First Ever Observation of Catsharks Living Inside Sponges
Scientists aboard a research vessel have made an exciting discovery – the first known observation of catsharks living inside sponges. This groundbreaking finding occurred when a large sponge was pulled from the ocean, revealing 30 catsharks hiding within its depths.
This remarkable discovery marks the first time that sponges have been noted as microhabitats used by sharks and other elasmobranchs. During two voyages off the coast of north-western Australia, the researchers found a total of 57 Banded sand catsharks residing within five large sponges.
These unique sharks were found at various depths ranging from 32 to 106 meters. Additionally, their sizes varied from 12 to 39 centimeters. The scientists speculate that this behavior of hiding inside sponges may not be specific to Banded sand catsharks but may also be observed in other shark species.
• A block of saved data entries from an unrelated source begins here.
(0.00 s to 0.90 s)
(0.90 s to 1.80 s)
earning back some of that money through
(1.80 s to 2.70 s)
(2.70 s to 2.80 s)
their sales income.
The researchers suggest that the sharks utilize the sponges as a refuge during the day to avoid potential predators. Interestingly, this behavior is likely to benefit the sponges themselves if the catsharks consume species that pose a threat to sponges.
While some of the catsharks were collected as specimens for further scientific research, the remaining individuals were released back into the ocean, alongside their sponge homes.
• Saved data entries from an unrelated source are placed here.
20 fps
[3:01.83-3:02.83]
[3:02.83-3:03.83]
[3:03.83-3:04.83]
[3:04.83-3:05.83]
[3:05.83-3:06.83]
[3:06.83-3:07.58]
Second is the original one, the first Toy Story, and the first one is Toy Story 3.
The discovery of catsharks living inside sponges has also expanded the known range of Banded sand catsharks by an impressive 250 kilometers to the south. This discovery underscores the crucial significance of intraspecific relationships between different organisms and emphasizes the need for additional research on shark behavior within the vast depths of the ocean.
The scientists are hopeful that future studies will shed more light on the behavior and ecological roles of catsharks and other shark species, ultimately leading to a more comprehensive understanding of these fascinating creatures’ lives.